## Exercise
Could you write out every entry exactly as it stands?

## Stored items
======

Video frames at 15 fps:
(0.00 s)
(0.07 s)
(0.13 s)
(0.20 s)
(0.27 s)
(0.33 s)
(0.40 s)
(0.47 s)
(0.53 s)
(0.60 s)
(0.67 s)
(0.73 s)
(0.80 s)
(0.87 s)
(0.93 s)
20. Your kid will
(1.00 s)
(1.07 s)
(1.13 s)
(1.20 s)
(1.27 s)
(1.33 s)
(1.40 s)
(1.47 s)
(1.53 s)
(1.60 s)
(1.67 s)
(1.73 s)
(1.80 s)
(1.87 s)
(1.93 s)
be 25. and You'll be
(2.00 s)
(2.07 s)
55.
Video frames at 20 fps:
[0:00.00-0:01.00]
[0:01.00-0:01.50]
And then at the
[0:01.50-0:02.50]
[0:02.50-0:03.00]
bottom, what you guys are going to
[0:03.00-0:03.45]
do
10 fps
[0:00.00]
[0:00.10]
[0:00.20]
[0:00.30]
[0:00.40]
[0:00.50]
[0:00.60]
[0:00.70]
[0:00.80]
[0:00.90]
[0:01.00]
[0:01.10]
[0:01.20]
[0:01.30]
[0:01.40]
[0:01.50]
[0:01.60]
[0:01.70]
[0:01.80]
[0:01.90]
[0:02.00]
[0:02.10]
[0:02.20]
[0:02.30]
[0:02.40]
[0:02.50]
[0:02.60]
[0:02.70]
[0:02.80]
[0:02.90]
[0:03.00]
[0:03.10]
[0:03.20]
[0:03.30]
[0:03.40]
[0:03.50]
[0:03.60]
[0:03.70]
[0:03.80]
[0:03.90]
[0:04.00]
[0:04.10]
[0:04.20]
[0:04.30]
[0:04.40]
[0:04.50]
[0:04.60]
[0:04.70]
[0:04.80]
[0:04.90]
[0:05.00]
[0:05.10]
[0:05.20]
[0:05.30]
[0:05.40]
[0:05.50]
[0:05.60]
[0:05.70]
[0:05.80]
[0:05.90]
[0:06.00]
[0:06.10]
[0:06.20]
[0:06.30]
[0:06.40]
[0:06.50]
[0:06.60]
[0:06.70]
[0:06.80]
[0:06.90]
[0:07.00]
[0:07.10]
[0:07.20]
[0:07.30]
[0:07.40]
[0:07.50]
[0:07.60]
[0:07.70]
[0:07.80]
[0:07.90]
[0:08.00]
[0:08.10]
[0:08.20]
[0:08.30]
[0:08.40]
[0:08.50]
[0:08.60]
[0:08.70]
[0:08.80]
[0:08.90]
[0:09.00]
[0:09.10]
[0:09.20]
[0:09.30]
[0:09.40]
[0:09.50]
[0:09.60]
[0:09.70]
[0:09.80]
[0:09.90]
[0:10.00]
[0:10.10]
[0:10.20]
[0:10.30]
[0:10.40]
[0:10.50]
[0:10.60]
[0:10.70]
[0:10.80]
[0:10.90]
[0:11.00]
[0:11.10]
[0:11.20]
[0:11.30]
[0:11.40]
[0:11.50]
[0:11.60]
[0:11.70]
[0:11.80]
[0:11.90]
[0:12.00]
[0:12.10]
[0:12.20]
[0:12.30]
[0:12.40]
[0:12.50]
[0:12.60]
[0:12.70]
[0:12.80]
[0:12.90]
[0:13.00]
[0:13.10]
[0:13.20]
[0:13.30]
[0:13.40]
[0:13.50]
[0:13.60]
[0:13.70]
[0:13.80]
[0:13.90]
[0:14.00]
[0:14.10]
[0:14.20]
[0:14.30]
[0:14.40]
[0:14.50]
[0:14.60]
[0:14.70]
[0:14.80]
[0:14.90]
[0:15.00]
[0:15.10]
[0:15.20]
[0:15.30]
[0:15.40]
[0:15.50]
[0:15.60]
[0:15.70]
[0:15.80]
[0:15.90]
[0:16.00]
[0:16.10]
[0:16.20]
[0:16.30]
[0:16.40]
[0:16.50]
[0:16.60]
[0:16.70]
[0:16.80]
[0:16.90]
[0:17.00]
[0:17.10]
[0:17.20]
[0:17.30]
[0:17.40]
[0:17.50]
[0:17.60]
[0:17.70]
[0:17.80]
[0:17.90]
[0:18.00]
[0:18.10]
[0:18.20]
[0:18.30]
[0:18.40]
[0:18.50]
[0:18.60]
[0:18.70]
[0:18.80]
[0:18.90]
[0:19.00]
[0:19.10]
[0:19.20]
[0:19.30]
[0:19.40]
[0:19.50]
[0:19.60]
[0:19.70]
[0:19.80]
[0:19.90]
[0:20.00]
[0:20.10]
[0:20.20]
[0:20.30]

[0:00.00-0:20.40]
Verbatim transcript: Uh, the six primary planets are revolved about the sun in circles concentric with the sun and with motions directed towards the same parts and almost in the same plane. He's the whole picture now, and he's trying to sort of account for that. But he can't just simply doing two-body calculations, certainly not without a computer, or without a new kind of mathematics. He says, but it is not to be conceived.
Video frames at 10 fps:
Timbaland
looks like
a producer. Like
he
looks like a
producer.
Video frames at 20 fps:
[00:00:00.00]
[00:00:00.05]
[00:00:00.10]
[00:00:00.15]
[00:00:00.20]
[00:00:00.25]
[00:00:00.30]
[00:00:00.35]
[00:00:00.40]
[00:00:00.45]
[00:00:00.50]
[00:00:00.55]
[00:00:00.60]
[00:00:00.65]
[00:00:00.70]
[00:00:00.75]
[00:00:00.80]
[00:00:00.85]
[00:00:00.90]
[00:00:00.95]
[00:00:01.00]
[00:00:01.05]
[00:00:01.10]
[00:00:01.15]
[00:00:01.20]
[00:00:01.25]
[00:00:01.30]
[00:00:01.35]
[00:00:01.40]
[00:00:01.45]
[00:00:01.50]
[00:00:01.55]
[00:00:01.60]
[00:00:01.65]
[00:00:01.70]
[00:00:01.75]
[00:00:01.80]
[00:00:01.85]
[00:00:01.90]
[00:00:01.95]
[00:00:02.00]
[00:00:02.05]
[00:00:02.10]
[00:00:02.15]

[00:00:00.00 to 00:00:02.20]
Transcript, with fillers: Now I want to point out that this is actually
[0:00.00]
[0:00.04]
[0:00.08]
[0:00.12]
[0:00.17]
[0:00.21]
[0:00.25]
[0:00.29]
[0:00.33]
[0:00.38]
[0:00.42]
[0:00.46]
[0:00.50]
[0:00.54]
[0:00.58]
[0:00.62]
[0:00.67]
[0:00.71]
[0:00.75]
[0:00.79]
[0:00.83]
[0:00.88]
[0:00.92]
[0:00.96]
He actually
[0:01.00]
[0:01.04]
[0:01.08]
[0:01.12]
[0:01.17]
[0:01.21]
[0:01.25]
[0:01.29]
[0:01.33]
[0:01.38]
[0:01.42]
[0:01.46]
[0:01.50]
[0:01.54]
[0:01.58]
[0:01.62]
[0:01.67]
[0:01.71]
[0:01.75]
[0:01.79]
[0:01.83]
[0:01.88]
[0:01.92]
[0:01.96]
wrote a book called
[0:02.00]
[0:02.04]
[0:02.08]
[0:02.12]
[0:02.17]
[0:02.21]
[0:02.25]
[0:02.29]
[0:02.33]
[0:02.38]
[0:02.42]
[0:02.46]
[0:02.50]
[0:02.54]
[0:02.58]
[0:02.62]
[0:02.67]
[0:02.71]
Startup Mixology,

======

## Solved problem
Video frames at 15 fps:
(0.00 s)
(0.07 s)
(0.13 s)
(0.20 s)
(0.27 s)
(0.33 s)
(0.40 s)
(0.47 s)
(0.53 s)
(0.60 s)
(0.67 s)
(0.73 s)
(0.80 s)
(0.87 s)
(0.93 s)
20. Your kid will
(1.00 s)
(1.07 s)
(1.13 s)
(1.20 s)
(1.27 s)
(1.33 s)
(1.40 s)
(1.47 s)
(1.53 s)
(1.60 s)
(1.67 s)
(1.73 s)
(1.80 s)
(1.87 s)
(1.93 s)
be 25. and You'll be
(2.00 s)
(2.07 s)
55.
Video frames at 20 fps:
[0:00.00-0:01.00]
[0:01.00-0:01.50]
And then at the
[0:01.50-0:02.50]
[0:02.50-0:03.00]
bottom, what you guys are going to
[0:03.00-0:03.45]
do
10 fps
[0:00.00]
[0:00.10]
[0:00.20]
[0:00.30]
[0:00.40]
[0:00.50]
[0:00.60]
[0:00.70]
[0:00.80]
[0:00.90]
[0:01.00]
[0:01.10]
[0:01.20]
[0:01.30]
[0:01.40]
[0:01.50]
[0:01.60]
[0:01.70]
[0:01.80]
[0:01.90]
[0:02.00]
[0:02.10]
[0:02.20]
[0:02.30]
[0:02.40]
[0:02.50]
[0:02.60]
[0:02.70]
[0:02.80]
[0:02.90]
[0:03.00]
[0:03.10]
[0:03.20]
[0:03.30]
[0:03.40]
[0:03.50]
[0:03.60]
[0:03.70]
[0:03.80]
[0:03.90]
[0:04.00]
[0:04.10]
[0:04.20]
[0:04.30]
[0:04.40]
[0:04.50]
[0:04.60]
[0:04.70]
[0:04.80]
[0:04.90]
[0:05.00]
[0:05.10]
[0:05.20]
[0:05.30]
[0:05.40]
[0:05.50]
[0:05.60]
[0:05.70]
[0:05.80]
[0:05.90]
[0:06.00]
[0:06.10]
[0:06.20]
[0:06.30]
[0:06.40]
[0:06.50]
[0:06.60]
[0:06.70]
[0:06.80]
[0:06.90]
[0:07.00]
[0:07.10]
[0:07.20]
[0:07.30]
[0:07.40]
[0:07.50]
[0:07.60]
[0:07.70]
[0:07.80]
[0:07.90]
[0:08.00]
[0:08.10]
[0:08.20]
[0:08.30]
[0:08.40]
[0:08.50]
[0:08.60]
[0:08.70]
[0:08.80]
[0:08.90]
[0:09.00]
[0:09.10]
[0:09.20]
[0:09.30]
[0:09.40]
[0:09.50]
[0:09.60]
[0:09.70]
[0:09.80]
[0:09.90]
[0:10.00]
[0:10.10]
[0:10.20]
[0:10.30]
[0:10.40]
[0:10.50]
[0:10.60]
[0:10.70]
[0:10.80]
[0:10.90]
[0:11.00]
[0:11.10]
[0:11.20]
[0:11.30]
[0:11.40]
[0:11.50]
[0:11.60]
[0:11.70]
[0:11.80]
[0:11.90]
[0:12.00]
[0:12.10]
[0:12.20]
[0:12.30]
[0:12.40]
[0:12.50]
[0:12.60]
[0:12.70]
[0:12.80]
[0:12.90]
[0:13.00]
[0:13.10]
[0:13.20]
[0:13.30]
[0:13.40]
[0:13.50]
[0:13.60]
[0:13.70]
[0:13.80]
[0:13.90]
[0:14.00]
[0:14.10]
[0:14.20]
[0:14.30]
[0:14.40]
[0:14.50]
[0:14.60]
[0:14.70]
[0:14.80]
[0:14.90]
[0:15.00]
[0:15.10]
[0:15.20]
[0:15.30]
[0:15.40]
[0:15.50]
[0:15.60]
[0:15.70]
[0:15.80]
[0:15.90]
[0:16.00]
[0:16.10]
[0:16.20]
[0:16.30]
[0:16.40]
[0:16.50]
[0:16.60]
[0:16.70]
[0:16.80]
[0:16.90]
[0:17.00]
[0:17.10]
[0:17.20]
[0:17.30]
[0:17.40]
[0:17.50]
[0:17.60]
[0:17.70]
[0:17.80]
[0:17.90]
[0:18.00]
[0:18.10]
[0:18.20]
[0:18.30]
[0:18.40]
[0:18.50]
[0:18.60]
[0:18.70]
[0:18.80]
[0:18.90]
[0:19.00]
[0:19.10]
[0:19.20]
[0:19.30]
[0:19.40]
[0:19.50]
[0:19.60]
[0:19.70]
[0:19.80]
[0:19.90]
[0:20.00]
[0:20.10]
[0:20.20]
[0:20.30]

[0:00.00-0:20.40]
Verbatim transcript: Uh, the six primary planets are revolved about the sun in circles concentric with the sun and with motions directed towards the same parts and almost in the same plane. He's the whole picture now, and he's trying to sort of account for that. But he can't just simply doing two-body calculations, certainly not without a computer, or without a new kind of mathematics. He says, but it is not to be conceived.
Video frames at 10 fps:
Timbaland
looks like
a producer. Like
he
looks like a
producer.
Video frames at 20 fps:
[00:00:00.00]
[00:00:00.05]
[00:00:00.10]
[00:00:00.15]
[00:00:00.20]
[00:00:00.25]
[00:00:00.30]
[00:00:00.35]
[00:00:00.40]
[00:00:00.45]
[00:00:00.50]
[00:00:00.55]
[00:00:00.60]
[00:00:00.65]
[00:00:00.70]
[00:00:00.75]
[00:00:00.80]
[00:00:00.85]
[00:00:00.90]
[00:00:00.95]
[00:00:01.00]
[00:00:01.05]
[00:00:01.10]
[00:00:01.15]
[00:00:01.20]
[00:00:01.25]
[00:00:01.30]
[00:00:01.35]
[00:00:01.40]
[00:00:01.45]
[00:00:01.50]
[00:00:01.55]
[00:00:01.60]
[00:00:01.65]
[00:00:01.70]
[00:00:01.75]
[00:00:01.80]
[00:00:01.85]
[00:00:01.90]
[00:00:01.95]
[00:00:02.00]
[00:00:02.05]
[00:00:02.10]
[00:00:02.15]

[00:00:00.00 to 00:00:02.20]
Transcript, with fillers: Now I want to point out that this is actually
[0:00.00]
[0:00.04]
[0:00.08]
[0:00.12]
[0:00.17]
[0:00.21]
[0:00.25]
[0:00.29]
[0:00.33]
[0:00.38]
[0:00.42]
[0:00.46]
[0:00.50]
[0:00.54]
[0:00.58]
[0:00.62]
[0:00.67]
[0:00.71]
[0:00.75]
[0:00.79]
[0:00.83]
[0:00.88]
[0:00.92]
[0:00.96]
He actually
[0:01.00]
[0:01.04]
[0:01.08]
[0:01.12]
[0:01.17]
[0:01.21]
[0:01.25]
[0:01.29]
[0:01.33]
[0:01.38]
[0:01.42]
[0:01.46]
[0:01.50]
[0:01.54]
[0:01.58]
[0:01.62]
[0:01.67]
[0:01.71]
[0:01.75]
[0:01.79]
[0:01.83]
[0:01.88]
[0:01.92]
[0:01.96]
wrote a book called
[0:02.00]
[0:02.04]
[0:02.08]
[0:02.12]
[0:02.17]
[0:02.21]
[0:02.25]
[0:02.29]
[0:02.33]
[0:02.38]
[0:02.42]
[0:02.46]
[0:02.50]
[0:02.54]
[0:02.58]
[0:02.62]
[0:02.67]
[0:02.71]
Startup Mixology,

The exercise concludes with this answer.